== Extracted entries ==

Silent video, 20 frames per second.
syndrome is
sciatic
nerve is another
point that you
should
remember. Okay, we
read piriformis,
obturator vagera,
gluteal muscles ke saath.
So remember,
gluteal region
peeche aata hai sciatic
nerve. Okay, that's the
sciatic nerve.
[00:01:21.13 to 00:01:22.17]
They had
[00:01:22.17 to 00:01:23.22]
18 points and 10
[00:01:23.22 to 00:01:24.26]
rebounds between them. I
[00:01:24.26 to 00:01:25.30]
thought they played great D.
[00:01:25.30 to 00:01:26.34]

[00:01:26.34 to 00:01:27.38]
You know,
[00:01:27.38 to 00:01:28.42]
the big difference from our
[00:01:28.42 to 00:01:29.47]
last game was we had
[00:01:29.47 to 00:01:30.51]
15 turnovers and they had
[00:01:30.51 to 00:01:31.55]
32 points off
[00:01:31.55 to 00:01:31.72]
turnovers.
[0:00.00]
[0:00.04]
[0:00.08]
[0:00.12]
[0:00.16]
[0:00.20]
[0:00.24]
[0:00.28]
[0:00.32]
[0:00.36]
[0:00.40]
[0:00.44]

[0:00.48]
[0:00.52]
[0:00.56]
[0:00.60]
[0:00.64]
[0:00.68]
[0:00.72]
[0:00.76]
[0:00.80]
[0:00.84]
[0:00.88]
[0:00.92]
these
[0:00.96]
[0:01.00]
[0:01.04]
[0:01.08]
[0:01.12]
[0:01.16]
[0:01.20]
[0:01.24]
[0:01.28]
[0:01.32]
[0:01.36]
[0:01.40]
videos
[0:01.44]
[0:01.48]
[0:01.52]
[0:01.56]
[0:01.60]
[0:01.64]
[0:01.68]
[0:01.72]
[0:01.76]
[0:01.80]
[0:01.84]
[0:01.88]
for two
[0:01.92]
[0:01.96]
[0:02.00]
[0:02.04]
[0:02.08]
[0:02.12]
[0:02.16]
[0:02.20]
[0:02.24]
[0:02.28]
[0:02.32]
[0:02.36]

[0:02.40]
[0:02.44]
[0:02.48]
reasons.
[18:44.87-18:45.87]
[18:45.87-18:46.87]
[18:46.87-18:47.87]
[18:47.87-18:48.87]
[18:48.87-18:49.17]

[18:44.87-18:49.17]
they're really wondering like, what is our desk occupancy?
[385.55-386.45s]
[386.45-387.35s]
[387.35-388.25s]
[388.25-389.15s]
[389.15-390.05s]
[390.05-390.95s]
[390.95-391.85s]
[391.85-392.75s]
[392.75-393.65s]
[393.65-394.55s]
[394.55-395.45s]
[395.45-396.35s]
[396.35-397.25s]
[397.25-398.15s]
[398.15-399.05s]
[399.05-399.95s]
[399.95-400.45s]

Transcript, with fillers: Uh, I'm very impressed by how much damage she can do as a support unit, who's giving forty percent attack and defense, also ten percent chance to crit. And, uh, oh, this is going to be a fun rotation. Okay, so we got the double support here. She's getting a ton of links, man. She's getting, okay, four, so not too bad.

===

» **What you are asked to do**: Each record must be reproduced exactly. Keep every one.

» **Written response**:
Silent video, 20 frames per second.
syndrome is
sciatic
nerve is another
point that you
should
remember. Okay, we
read piriformis,
obturator vagera,
gluteal muscles ke saath.
So remember,
gluteal region
peeche aata hai sciatic
nerve. Okay, that's the
sciatic nerve.
[00:01:21.13 to 00:01:22.17]
They had
[00:01:22.17 to 00:01:23.22]
18 points and 10
[00:01:23.22 to 00:01:24.26]
rebounds between them. I
[00:01:24.26 to 00:01:25.30]
thought they played great D.
[00:01:25.30 to 00:01:26.34]

[00:01:26.34 to 00:01:27.38]
You know,
[00:01:27.38 to 00:01:28.42]
the big difference from our
[00:01:28.42 to 00:01:29.47]
last game was we had
[00:01:29.47 to 00:01:30.51]
15 turnovers and they had
[00:01:30.51 to 00:01:31.55]
32 points off
[00:01:31.55 to 00:01:31.72]
turnovers.
[0:00.00]
[0:00.04]
[0:00.08]
[0:00.12]
[0:00.16]
[0:00.20]
[0:00.24]
[0:00.28]
[0:00.32]
[0:00.36]
[0:00.40]
[0:00.44]

[0:00.48]
[0:00.52]
[0:00.56]
[0:00.60]
[0:00.64]
[0:00.68]
[0:00.72]
[0:00.76]
[0:00.80]
[0:00.84]
[0:00.88]
[0:00.92]
these
[0:00.96]
[0:01.00]
[0:01.04]
[0:01.08]
[0:01.12]
[0:01.16]
[0:01.20]
[0:01.24]
[0:01.28]
[0:01.32]
[0:01.36]
[0:01.40]
videos
[0:01.44]
[0:01.48]
[0:01.52]
[0:01.56]
[0:01.60]
[0:01.64]
[0:01.68]
[0:01.72]
[0:01.76]
[0:01.80]
[0:01.84]
[0:01.88]
for two
[0:01.92]
[0:01.96]
[0:02.00]
[0:02.04]
[0:02.08]
[0:02.12]
[0:02.16]
[0:02.20]
[0:02.24]
[0:02.28]
[0:02.32]
[0:02.36]

[0:02.40]
[0:02.44]
[0:02.48]
reasons.
[18:44.87-18:45.87]
[18:45.87-18:46.87]
[18:46.87-18:47.87]
[18:47.87-18:48.87]
[18:48.87-18:49.17]

[18:44.87-18:49.17]
they're really wondering like, what is our desk occupancy?
[385.55-386.45s]
[386.45-387.35s]
[387.35-388.25s]
[388.25-389.15s]
[389.15-390.05s]
[390.05-390.95s]
[390.95-391.85s]
[391.85-392.75s]
[392.75-393.65s]
[393.65-394.55s]
[394.55-395.45s]
[395.45-396.35s]
[396.35-397.25s]
[397.25-398.15s]
[398.15-399.05s]
[399.05-399.95s]
[399.95-400.45s]

Transcript, with fillers: Uh, I'm very impressed by how much damage she can do as a support unit, who's giving forty percent attack and defense, also ten percent chance to crit. And, uh, oh, this is going to be a fun rotation. Okay, so we got the double support here. She's getting a ton of links, man. She's getting, okay, four, so not too bad.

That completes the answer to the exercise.